Citations please. Facts? Are you a mind reader now?

You see, you just make it up GS. Your posts are riddled with logical fallacies. Straw man being your favourite. You constantly 'think' what others may 'think' then attack that.
So how much time have you spent with Key to know what his character is?
I have met him on several occasions and witnessed first hand his empathy and ability to listen & connect with anyway from any walk of life. Yet any reasonable person anywhere on earth does not have to have met him, to see that is his greatest talent, among many others. That you cannot see that sums you up. Or if you can, your inability to admit it is even worse.

Victor said...

greywarbler

To the best of my knowledge these were not spoofs.

I do, however, know of one example from 2012 of Farsnews picking up a spoof story
and running it, in all seriousness, as its own.

The story in question concerned a claim that more Midwestern Americans wanted Ahmadinejad as their president than wanted Obama.

Oh dear!

But let us assume, for arguments sake, that Farsnews is using language in an allegorical or some other non-literal way. How, then, would we know when it's being literal?

Perhaps, by this argument, the report that David Stone has conjured with might also be best understood allegorically.

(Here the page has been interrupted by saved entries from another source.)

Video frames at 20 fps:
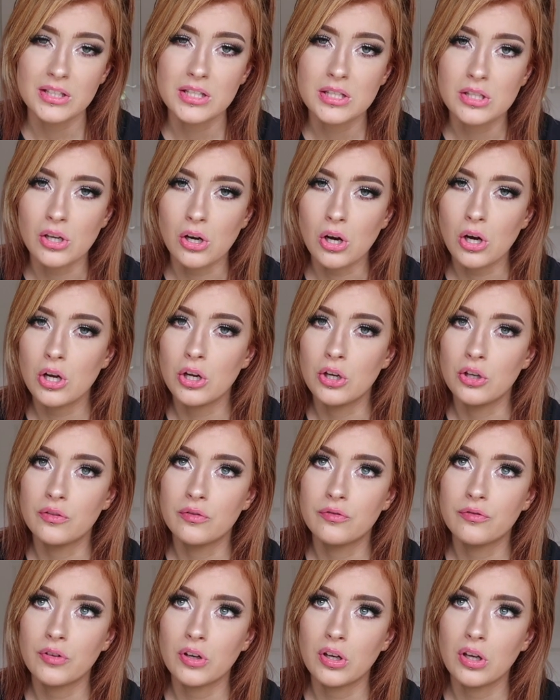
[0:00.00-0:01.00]
sort
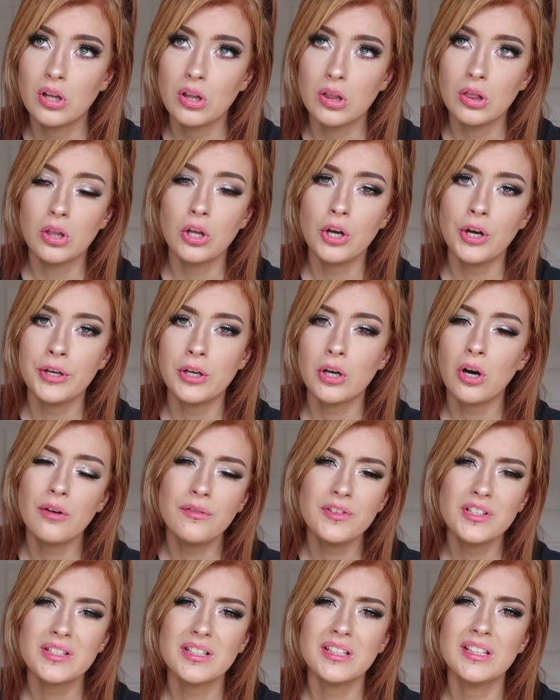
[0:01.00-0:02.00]
of learn.
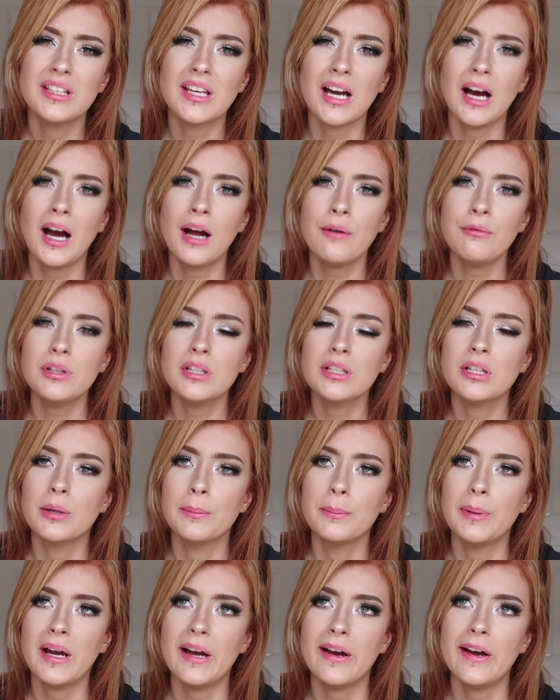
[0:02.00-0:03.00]
Obviously you can't really
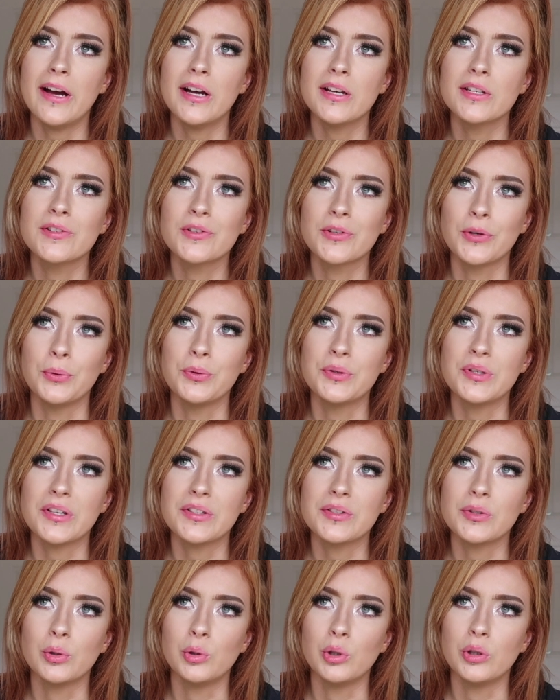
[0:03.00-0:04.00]
compare a scooter
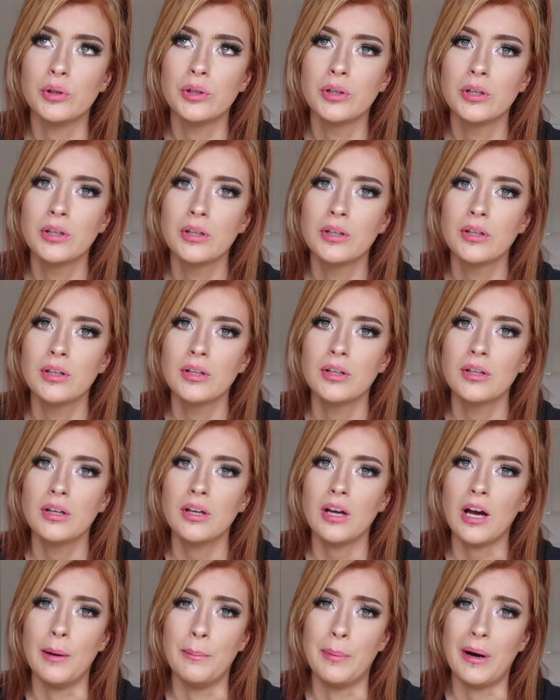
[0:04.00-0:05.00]
to
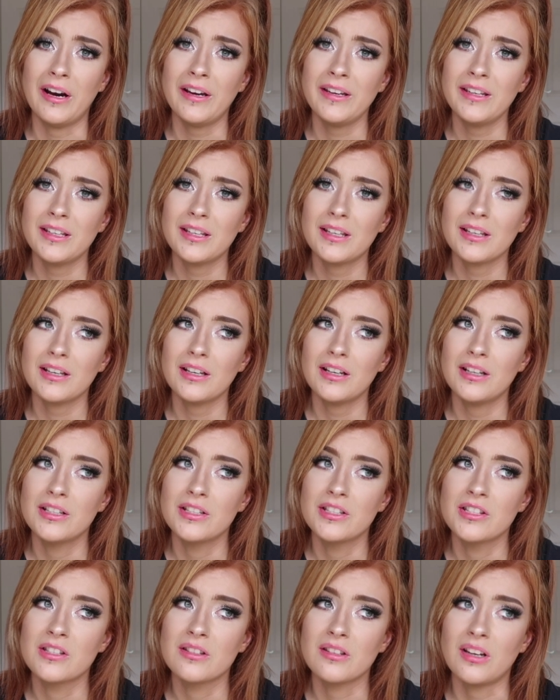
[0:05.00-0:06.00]
a bike
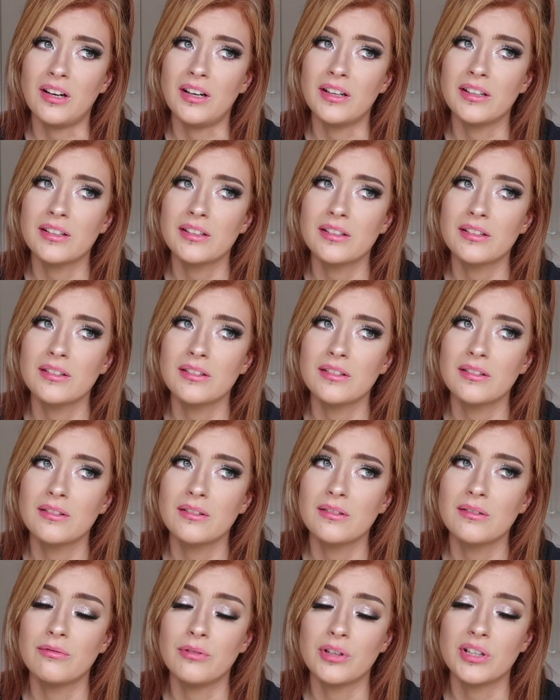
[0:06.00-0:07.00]
as like
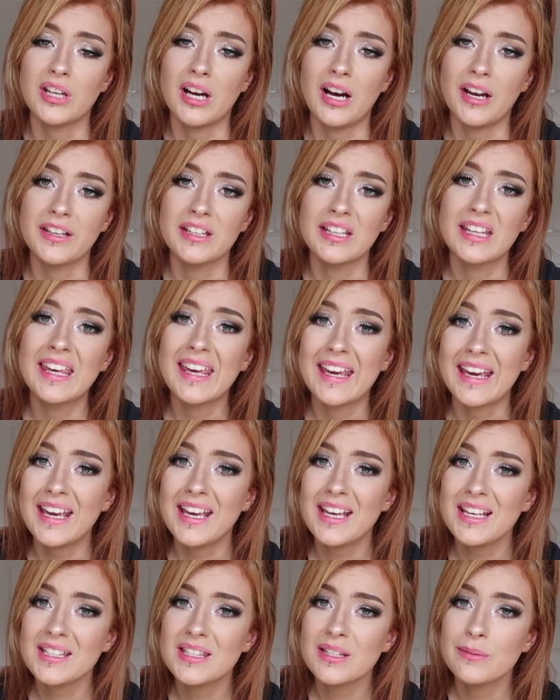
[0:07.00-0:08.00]
regarding
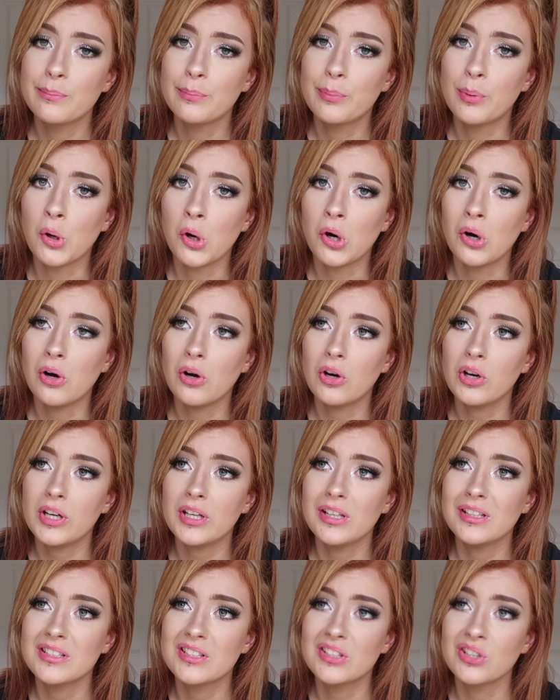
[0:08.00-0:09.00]
gears, but
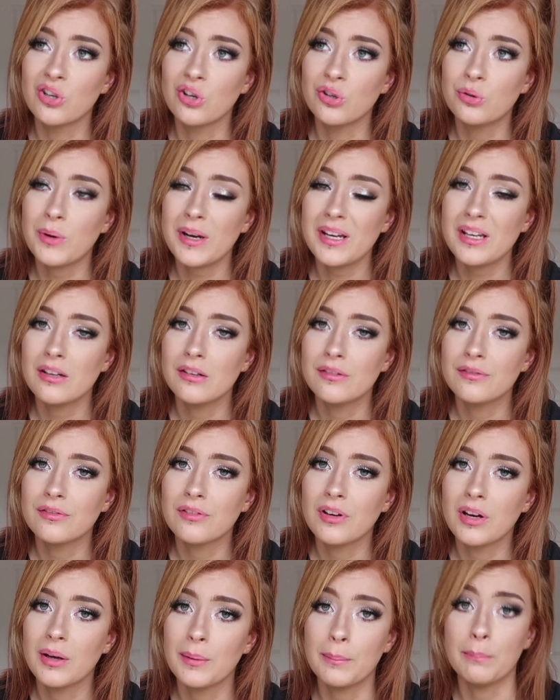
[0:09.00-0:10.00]
it's a good way of
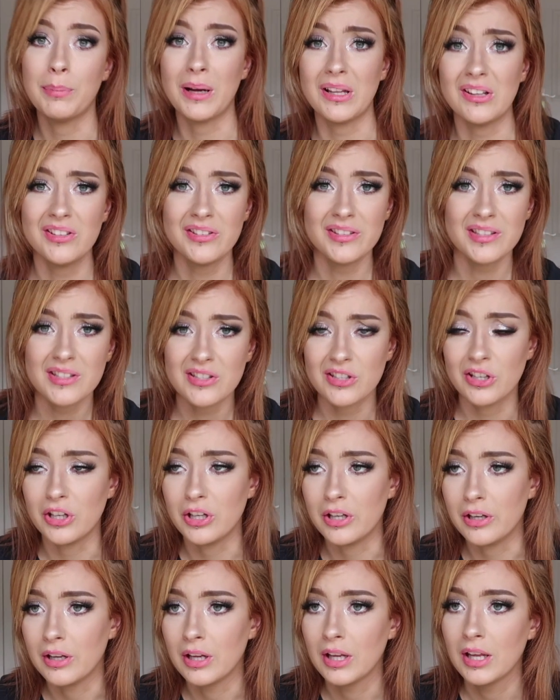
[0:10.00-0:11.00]
balance
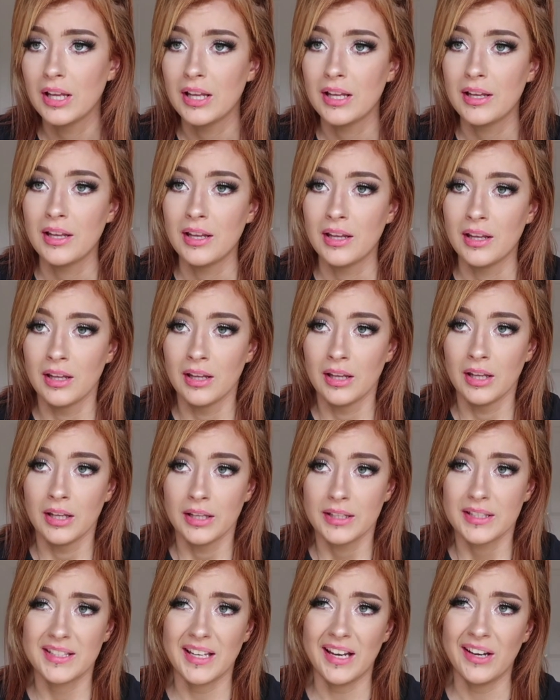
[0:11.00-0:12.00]
and
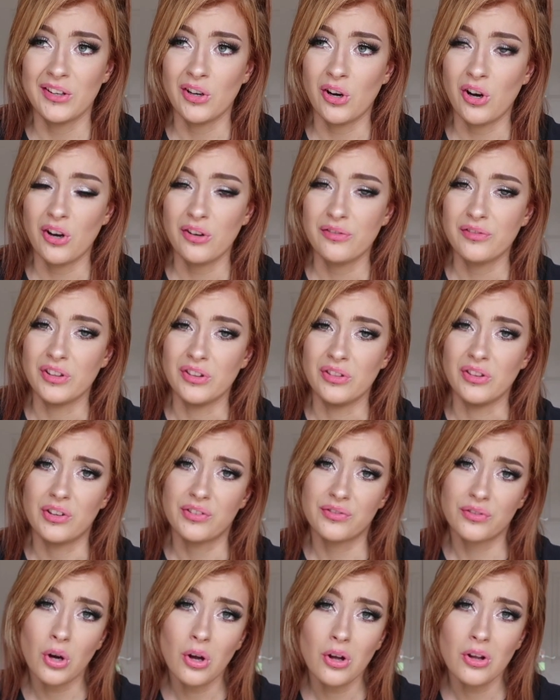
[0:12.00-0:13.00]
setting off and the
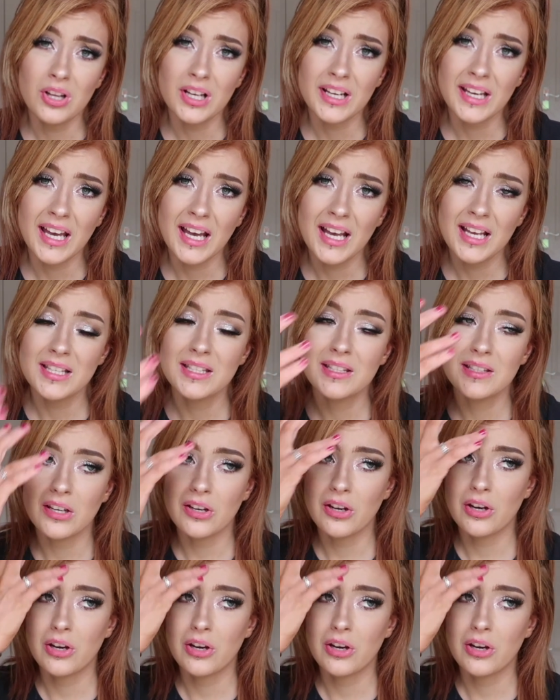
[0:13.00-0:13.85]
throttle, I guess.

Meanwhile, I'm left with the to me impenetrable mystery of why secular New Zealand leftists are so happy to condemn Sunni theocrats and extremists but so willing to make excuses for their Shiite equivalents.

Guerilla Surgeon said...

"..'I thought Don Brash was one of your heroes..…"
Do have to put/sarc in front of everything sarcastic? Don brash is extreme right, so are you. Oh God sometimes..... Still, I will take to doing that now because obviously you don't recognise sarcasm.

As far as John Key goes, I provided two examples of his seeming lack of empathy, and expressed the opinion that you were mistaking a certain superficial charm and bonhomie for empathy. You realise that as a politician it's basically his job to be charming to people like you right? You have provided no evidence to the contrary except your impression.
You claim some special insight through having met him, yet claim that anyone can make the judgement on his empathy without meeting him. And I have done so.
And I notice you have not commented on either of my examples which suggest to me that he does lack empathy. Which is pretty typical, because when you get down to brass tacks you got nothing.
Again – perhaps you would like to specifically comment on his remark that he wished he could do more for the poor children of New Zealand but his greatest regret was the lack of a change of the New Zealand flag. That suggests to me a man who is completely out of touch with empathy, sympathy and just about anything else. At the very least it was a reasonably rash statement to make, though as usual the lapdog New Zealand press has made nothing of it.